Szukanie Jezusa
Fragment Ewangelii św. Łukasza rozważany dzisiaj z jednej strony jest konkretną historią Jezusa i Jego rodziców, z drugiej strony ma charakter pewnego obrazu: nawet będąc blisko Boga, niekiedy musimy Go szukać.
2023-06-17
Komentarz do fragmentu Ewangelii Łk 2, 41-51
X tydzień zwykły, Niepokalanego Serca Najświętszej Maryi Panny
Maryja i Józef doskonale znali Jezusa, wychowywali Go przecież, byli przy Jego narodzinach, a sama Maryja była przecież Jego matką. Nie było i nie ma do tej pory osób, które byłyby kiedykolwiek bliżej Jezusa, dosłownie na sposób fizyczny.
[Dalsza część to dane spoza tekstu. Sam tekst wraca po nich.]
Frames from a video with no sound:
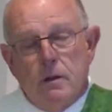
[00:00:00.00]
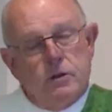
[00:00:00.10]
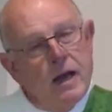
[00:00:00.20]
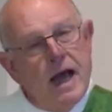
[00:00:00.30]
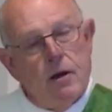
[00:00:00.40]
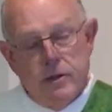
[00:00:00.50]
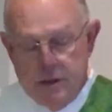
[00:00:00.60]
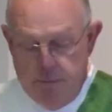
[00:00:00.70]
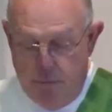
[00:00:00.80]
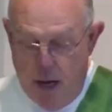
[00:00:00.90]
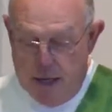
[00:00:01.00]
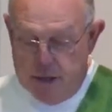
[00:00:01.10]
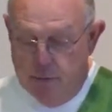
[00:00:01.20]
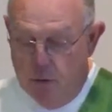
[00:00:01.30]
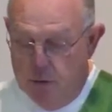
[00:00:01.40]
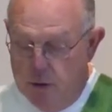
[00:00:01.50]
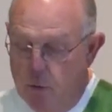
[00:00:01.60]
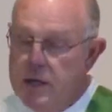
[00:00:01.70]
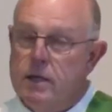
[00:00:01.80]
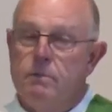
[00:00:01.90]
So, how is it possible that
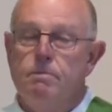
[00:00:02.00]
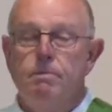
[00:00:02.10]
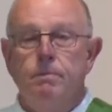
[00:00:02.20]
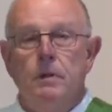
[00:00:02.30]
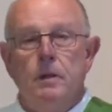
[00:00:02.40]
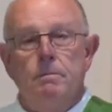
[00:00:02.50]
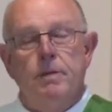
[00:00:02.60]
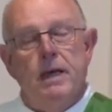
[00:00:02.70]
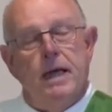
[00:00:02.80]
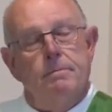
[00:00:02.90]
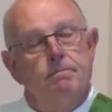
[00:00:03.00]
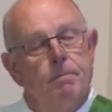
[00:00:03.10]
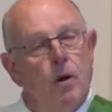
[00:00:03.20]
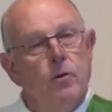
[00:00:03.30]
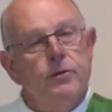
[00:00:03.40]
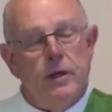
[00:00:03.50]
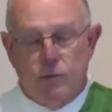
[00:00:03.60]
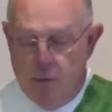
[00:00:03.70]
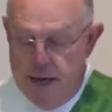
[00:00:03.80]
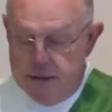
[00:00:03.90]
we can be at both at
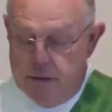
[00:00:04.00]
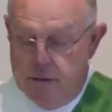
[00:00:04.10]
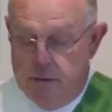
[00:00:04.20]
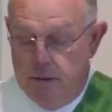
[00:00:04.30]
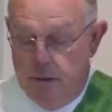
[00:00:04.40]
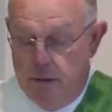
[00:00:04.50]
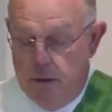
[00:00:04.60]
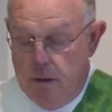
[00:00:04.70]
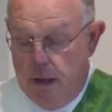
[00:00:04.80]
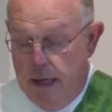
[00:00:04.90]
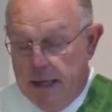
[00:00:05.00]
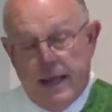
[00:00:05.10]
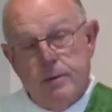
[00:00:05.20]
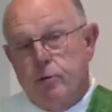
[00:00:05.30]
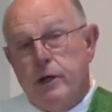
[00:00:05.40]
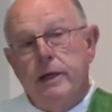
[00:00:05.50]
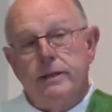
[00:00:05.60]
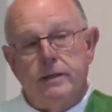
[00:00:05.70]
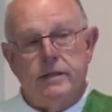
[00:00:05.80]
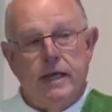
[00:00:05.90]
rest and laboring
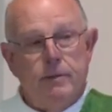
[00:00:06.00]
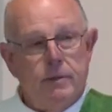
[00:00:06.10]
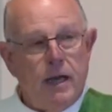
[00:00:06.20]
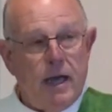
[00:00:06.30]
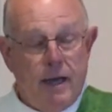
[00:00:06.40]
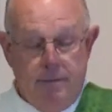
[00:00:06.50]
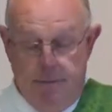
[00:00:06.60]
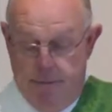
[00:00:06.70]
at the same time.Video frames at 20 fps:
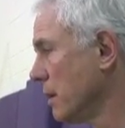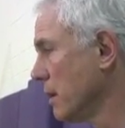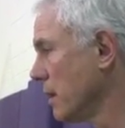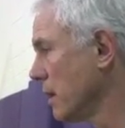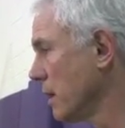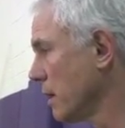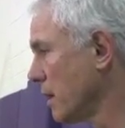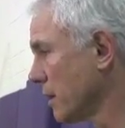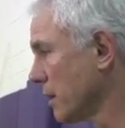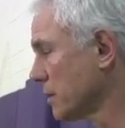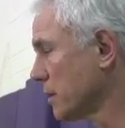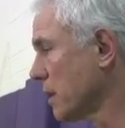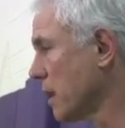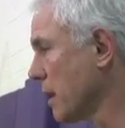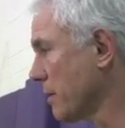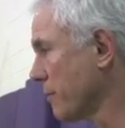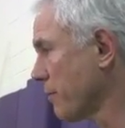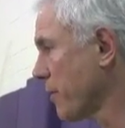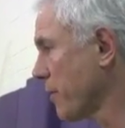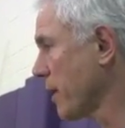on a
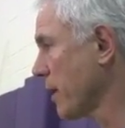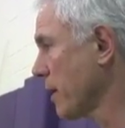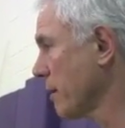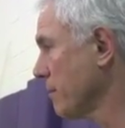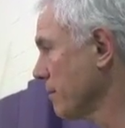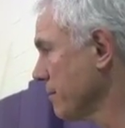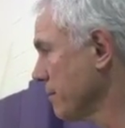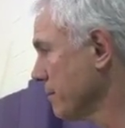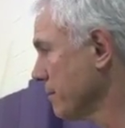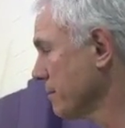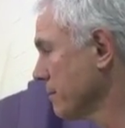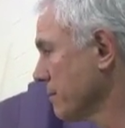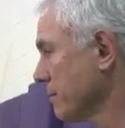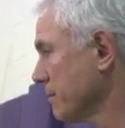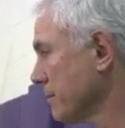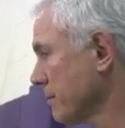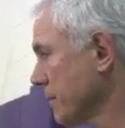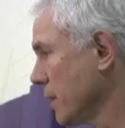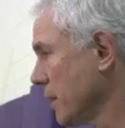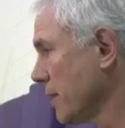time frame
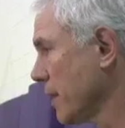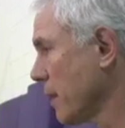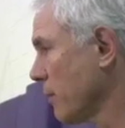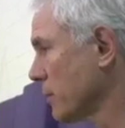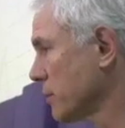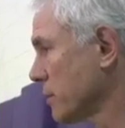that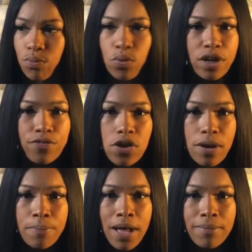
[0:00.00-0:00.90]
What if
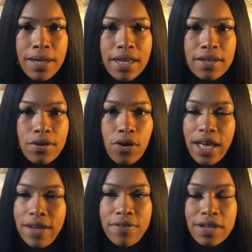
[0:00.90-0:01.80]
you're in public?
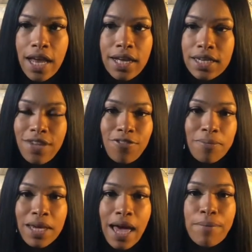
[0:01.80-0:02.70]
Or even, luckily for
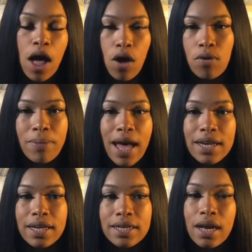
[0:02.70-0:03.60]
me, I'm a
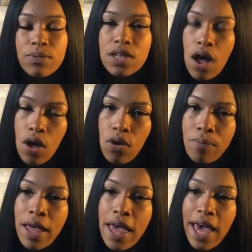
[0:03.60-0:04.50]
homebody and I was home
Jednak nawet takie doświadczenie nie chroni człowieka przed koniecznością poszukiwania Jezusa. Nawet będąc przez kilkanaście lat blisko Niego, można utracić Go z pola widzenia i zastanawiać się gdzie jest, a może czy w ogóle jest?
Nie ma prawdziwie wierzących bez kryzysu. Często wychowywano nas do poprawnej religijności, tak aby nie okazywać słabości, tendencji do grzechu czy błędu, ale taka wiara tak naprawdę nie istnieje. Każdy przeżywa kryzys, nawet najwięksi święci w swoich dziennikach nierzadko zapisywali doświadczenia kryzysów religijnych. Na szczęście Jezus wielokrotnie podkreślał, że przyszedł do tych co się źle mają, a nie tych, którzy już nic nie muszą robić ze swoją wiarą. Jeśli przeżywamy kryzys, nie bójmy się, Bóg nie pozwoli nam zapomnieć o Sobie i prędzej czy później da nam łaskę głębokiej wiary. Warto też może pomyśleć o kryzysach, dzięki którym przybliżyliśmy się do Boga i może lepiej zrozumieliśmy, po co tak naprawdę wierzymy. A na koniec pomódlmy się za tych, którzy obecnie mają swój kryzys wiary, aby i oni mogli odnaleźć drogę do Boga.